A cautionary story about idiots and Class 5 rapids

Some weekend during spring term of my sophomore year at college, a group of us decided to go rafting down the Columbia. An old, old friend of mine, Scott, organized the trip, with promises that he’d take care of everything. All I was to do was grab three or four of my college buddies, and provide a second car for setting out.

Scott’s purportedly well-nigh professional preparations consisted of: A raft, four mismatched paddles, two fifths of whiskey and six waterlogged life preservers that looked to be circa 1953 or so.

Within a quarter mile of setting in, we went over a waterfall. One minute we’re tranquilly floating down the gentle Columbia River, and the next we’re falling backward into a 30-foot abyss. In slow motion, I watched my friend Erik levitate bodily out of the raft while this macabre warble like a rooster on crank came out of him.

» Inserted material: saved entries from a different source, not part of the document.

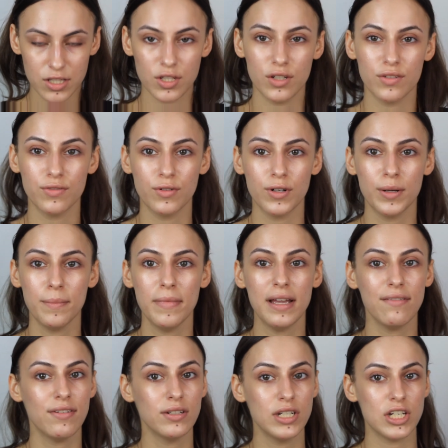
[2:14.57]
So for
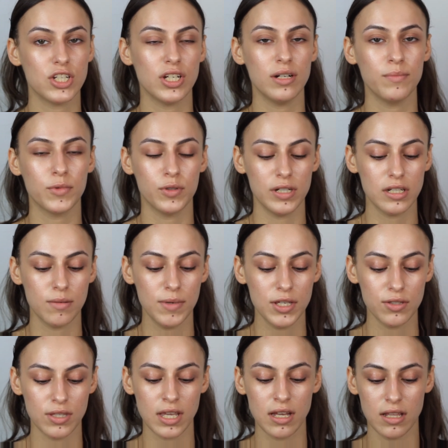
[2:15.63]
my foundation, I'm going to be
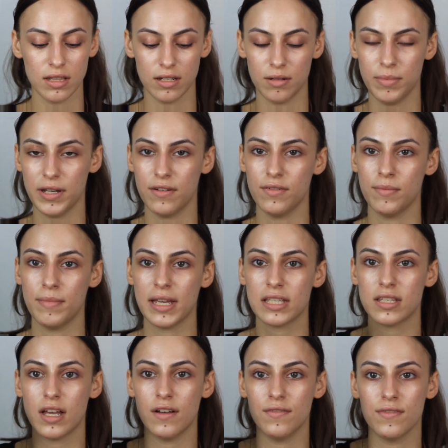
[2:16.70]
using a little bit of a
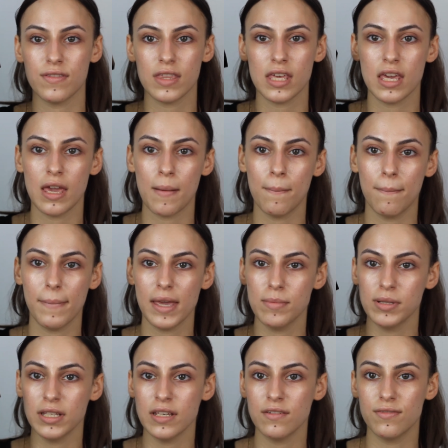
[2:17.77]
mix of the
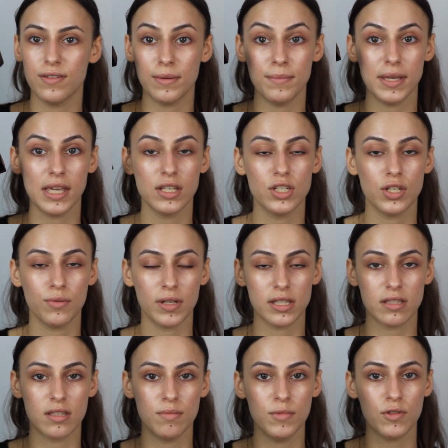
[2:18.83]
Maybelline Fit Me Dewy
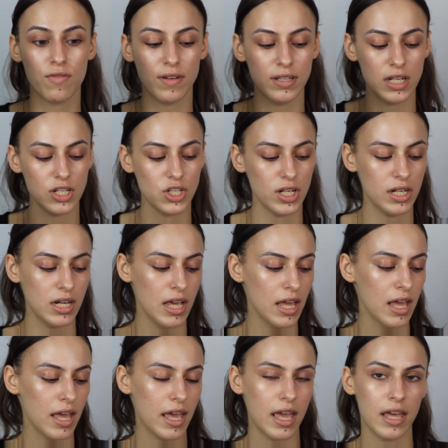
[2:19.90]
and Smooth Foundation
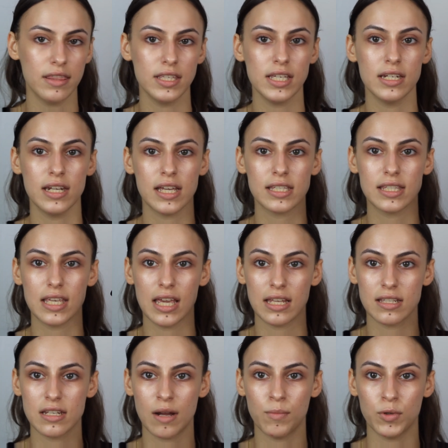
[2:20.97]
and the NYX
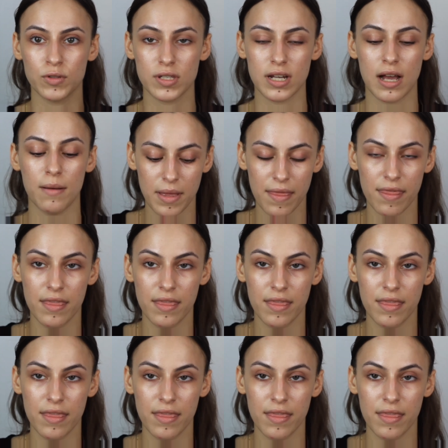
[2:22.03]
Can't Stop Won't Stop.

We were still capable of laughing at that one, believing it to be an aberration — perhaps some temporary rip in the time/space continuum like in Land of the Lost. Little did we know the waterfall was not the end of our troubles but the beginning of a low-brow psychedelic odyssey that was part Deliverance and part Dante’s Inferno.

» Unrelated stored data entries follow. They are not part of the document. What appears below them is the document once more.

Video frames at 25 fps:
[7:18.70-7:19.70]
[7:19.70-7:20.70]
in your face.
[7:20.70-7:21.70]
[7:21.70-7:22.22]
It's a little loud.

At one point — after we’d lost two life preservers, busted one paddle and suffered various minor contusions and sprains — we came around a bend in the river and sluiced into a misty, spouting, gurgling, grinding stretch of whiplash rapids punctuated by quick, sucking eddies formed by leeward pressure of the current pushing against the underside of massive sedimentary boulders.

We did our damnedest. Scott shouted directions from his perch on the stern — “Left! Left! Paddle, asshole, PADDLE!” — and we’d almost cleared the shitstorm, emerging only seconds from another, less turbulent bend, when the raft got hitched up against this gargantuan rock. Wild water gushed around the raft, shooting rooster tails; slowly, the boat was being pushed up and over the boulder.

“Jump!” Scott screamed.

There was noise, and then not-noise — or rather, sound became muddled and amplified, as though I’d been sealed inside a washing machine. Coming up for air, I was hurled against another boulder. For all I was worth I scrabbled to get on top of the thing. I stood — and continued to stand, stranded, smack in the middle of the mighty Columbia, lost and alone like some fuckpenny Robinson Crusoe.

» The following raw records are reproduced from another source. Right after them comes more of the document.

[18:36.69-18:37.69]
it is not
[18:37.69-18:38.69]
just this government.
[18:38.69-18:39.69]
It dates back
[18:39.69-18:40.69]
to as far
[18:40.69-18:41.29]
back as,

It took them more than an hour to coax me off that rock and into a relatively unaggressive pool of water where I could dogpaddle ashore. Scott found a tree branch that was long enough to reach the middle of that pool. The idea was, if I went under, I could grab the limb and be hauled to safety. Or get skewered like a hotdog in boiling water.

One crucial piece of data might have saved, even prevented, that trip, but — as befits the whole fiasco — the warning was retroactive rather than preventative: The park ranger who found us said we’d traveled through Class 5 rapids. The ranger wasn’t impressed. He gave us the universal expression of a parent who is “disappointed” in you.

And, to tell you the truth — as spring blossoms, snow melts and we get word already of folks being beat down or even killed by the McKenzie and other local rivers — even now our ignorant stunt contains nothing of heroism or courage. Just folly.